Le dernier papier de Raghuram Rajan dans Foreign Affairs, The true lessons of the recession, a suscité un vif débat parmi la communauté des économistes – bloggers aux Etats-Unis.

La thèse de Rajan, professeur d’économie à Chicago, c’est de démonter les arguments keynésiens selon laquelle la crise viendrait d’un problème de demande. Or, écrit-il, « today’s economic troubles are not simply the result of inadequate demand but the result, equally, of a distorted supply side ».

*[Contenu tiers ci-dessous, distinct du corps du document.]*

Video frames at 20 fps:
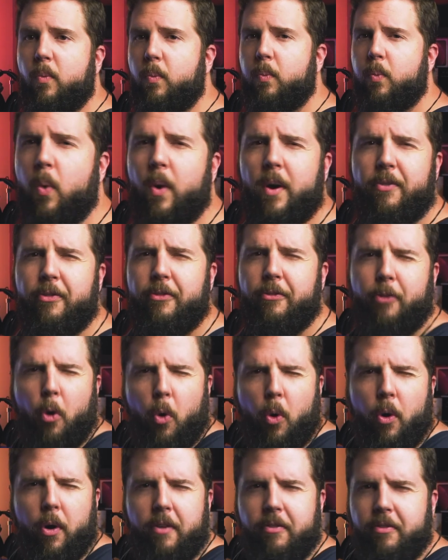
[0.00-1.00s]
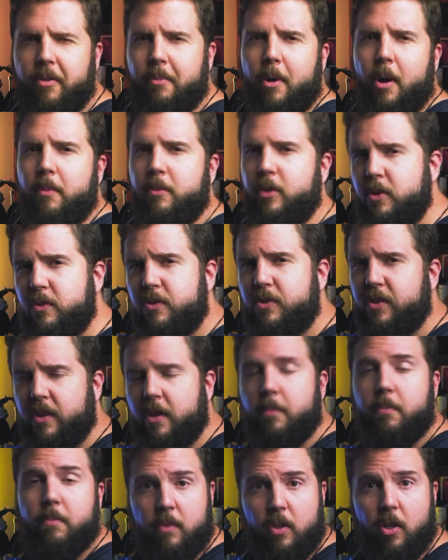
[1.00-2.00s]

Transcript: What for if I'm not using them,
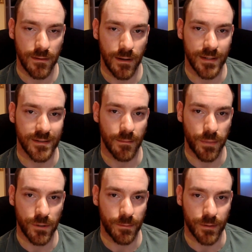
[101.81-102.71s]
It's a
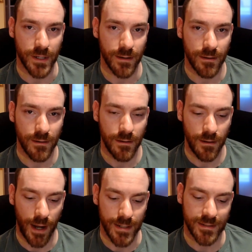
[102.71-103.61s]
blueprint
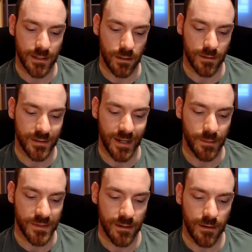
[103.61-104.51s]
and it's a concept.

Pour l’expliquer, Rajan revient sur les origines de la crise : une croissance permise par la déréglementation des années 1970 – 1980, fortifiée par les révolutions de la mondialisation (le container et internet), qui a cependant conduit dans le même temps à une augmentation des inégalités, en partie liée aux innovations financières et aux révolutions technologiques (et non, comme de la baisse de la fiscalité : John Cochrane relève « the global rise in inequality over the last 30 years comes from the rising returns to skill, not from lower taxes« ).

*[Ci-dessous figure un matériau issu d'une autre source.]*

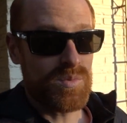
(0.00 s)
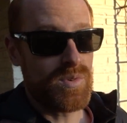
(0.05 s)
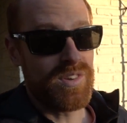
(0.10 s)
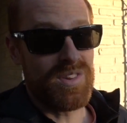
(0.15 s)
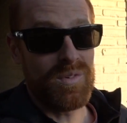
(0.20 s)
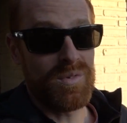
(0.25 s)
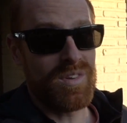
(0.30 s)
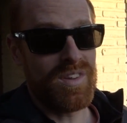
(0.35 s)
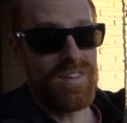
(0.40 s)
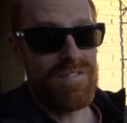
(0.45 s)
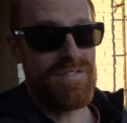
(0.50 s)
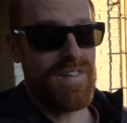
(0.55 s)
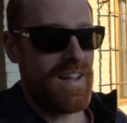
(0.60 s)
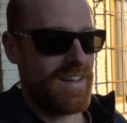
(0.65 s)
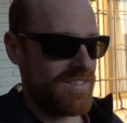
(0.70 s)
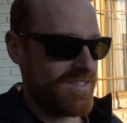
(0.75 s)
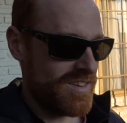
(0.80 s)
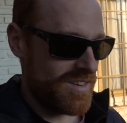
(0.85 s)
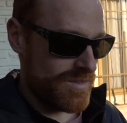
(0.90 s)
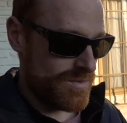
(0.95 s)
really, really
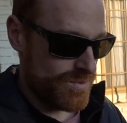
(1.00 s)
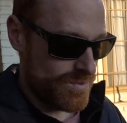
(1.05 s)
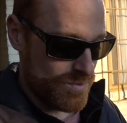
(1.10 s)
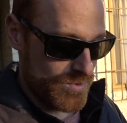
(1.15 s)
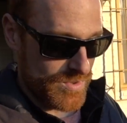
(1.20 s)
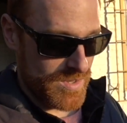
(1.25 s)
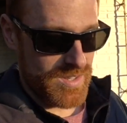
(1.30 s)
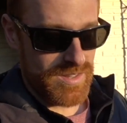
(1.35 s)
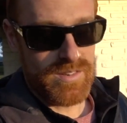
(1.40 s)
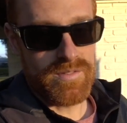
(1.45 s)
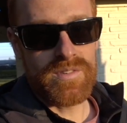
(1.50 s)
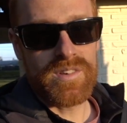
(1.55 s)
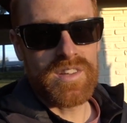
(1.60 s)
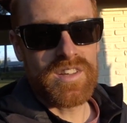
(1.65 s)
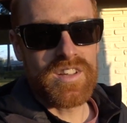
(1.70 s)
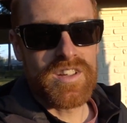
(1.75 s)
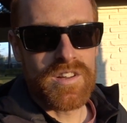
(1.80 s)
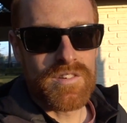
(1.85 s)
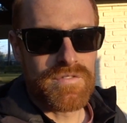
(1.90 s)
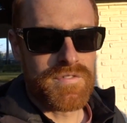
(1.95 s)
fancy, really,
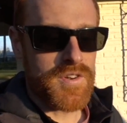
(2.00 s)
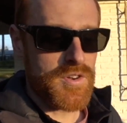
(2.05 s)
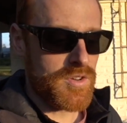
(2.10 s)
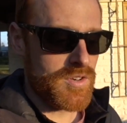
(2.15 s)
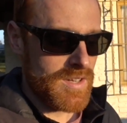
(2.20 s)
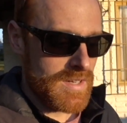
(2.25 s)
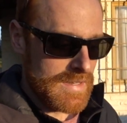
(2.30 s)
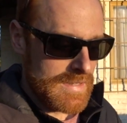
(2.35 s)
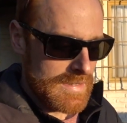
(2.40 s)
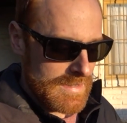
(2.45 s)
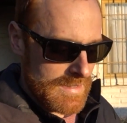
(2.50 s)
really good food.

Le problème est venu de la réponse des politiques qui ont voulu encourager la consommation, « hoping that if middle-class voters felt like they were keeping up with their richer neighbors (…) they might pay less attention to the fact that their salaries weren’t growint ». D’où le recours au crédit, encouragé par les Gouvernements successifs : « cynical as it may seem, easy credit was used as a palliative by successive administrations unable or unwilling to directly address the deeper problems with the economy or the anxieties of the middle class ».

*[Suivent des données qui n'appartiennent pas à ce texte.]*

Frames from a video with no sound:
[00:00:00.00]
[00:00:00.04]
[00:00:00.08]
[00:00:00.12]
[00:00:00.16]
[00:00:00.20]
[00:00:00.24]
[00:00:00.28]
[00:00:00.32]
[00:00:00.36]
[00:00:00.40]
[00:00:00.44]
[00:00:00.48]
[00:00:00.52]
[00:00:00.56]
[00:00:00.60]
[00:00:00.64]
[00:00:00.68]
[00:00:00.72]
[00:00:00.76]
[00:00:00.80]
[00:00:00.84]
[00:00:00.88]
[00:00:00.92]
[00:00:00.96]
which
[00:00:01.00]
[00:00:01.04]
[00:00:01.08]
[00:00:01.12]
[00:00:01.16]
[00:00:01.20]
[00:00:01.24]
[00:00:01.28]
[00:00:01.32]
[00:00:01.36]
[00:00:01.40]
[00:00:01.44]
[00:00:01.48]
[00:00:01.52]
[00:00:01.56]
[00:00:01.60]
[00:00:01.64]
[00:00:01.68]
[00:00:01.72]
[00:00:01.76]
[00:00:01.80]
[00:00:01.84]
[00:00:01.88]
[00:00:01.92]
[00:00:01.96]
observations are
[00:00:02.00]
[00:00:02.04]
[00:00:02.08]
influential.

Analyse intéressante, qui pourrait peut-être être reprise dans le cas Français, le crédit à la consommation étant plutôt public cette fois que privé.

Les solutions de Rajan sont l’austérité (qui permettra la croissance à venir) et des réformes structurelles dont l’amélioration de la formation de la main d’œuvre américaine, une politique favorable aux entreprises (« preserve its entrepreneurial environment »), une consolidation fiscale, et aussi le maintien d’un marché financier dynamique.

Comme le relevait Tyler Cowen, le papier a fait l’objet de multiples débats et réactions (qu’on trouvera sur son site). La plus virulente vient de Paul Krugman qui approuve Karl Smith estimant que ce papier est « nonsense » et s’indigne : « it’s deeply depressing that stuff like this passes for wisdom » (Greg Mankiw, lui, a trouvé l’essai « wise »).